(WHAT YOU WILL DO) Set down every entry exactly as given. Pictures are to be left out.

(LISTED ENTRIES)
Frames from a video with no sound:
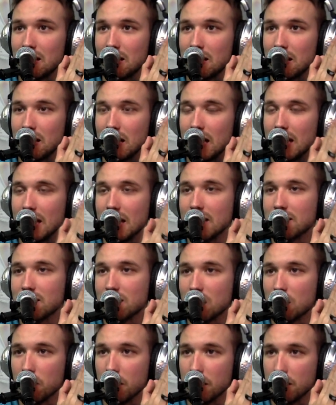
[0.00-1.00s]
in the
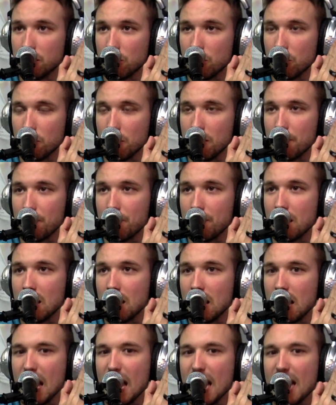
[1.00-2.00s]
NCAA tournament
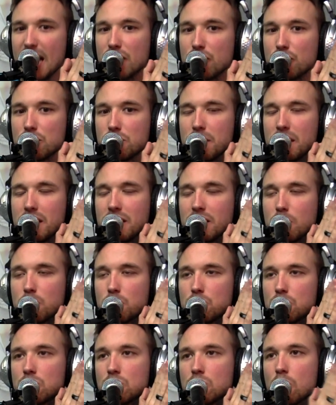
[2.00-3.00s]
and could just make them
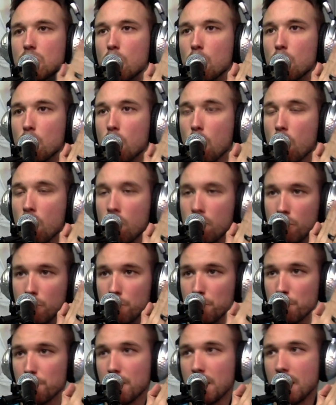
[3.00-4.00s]
so
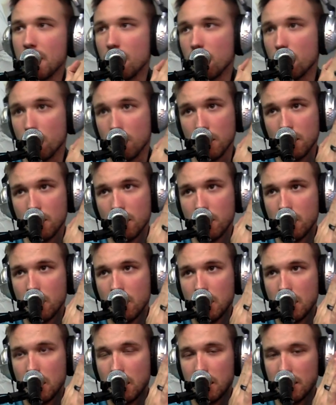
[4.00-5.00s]
overprepared
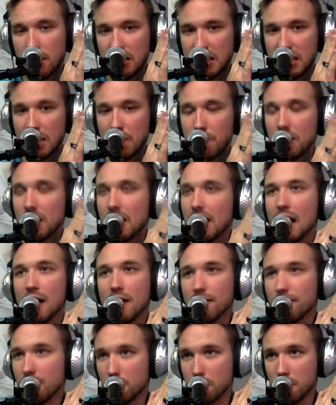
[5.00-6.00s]
that they play out
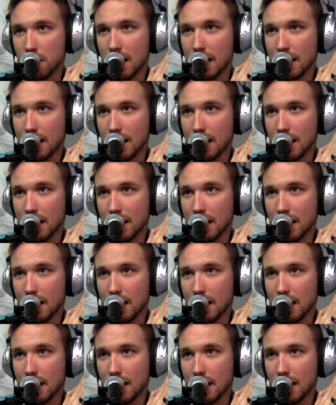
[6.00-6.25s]
of their mind.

(OUTPUT OF THE TASK)
Frames from a video with no sound:
[0.00-1.00s]
in the
[1.00-2.00s]
NCAA tournament
[2.00-3.00s]
and could just make them
[3.00-4.00s]
so
[4.00-5.00s]
overprepared
[5.00-6.00s]
that they play out
[6.00-6.25s]
of their mind.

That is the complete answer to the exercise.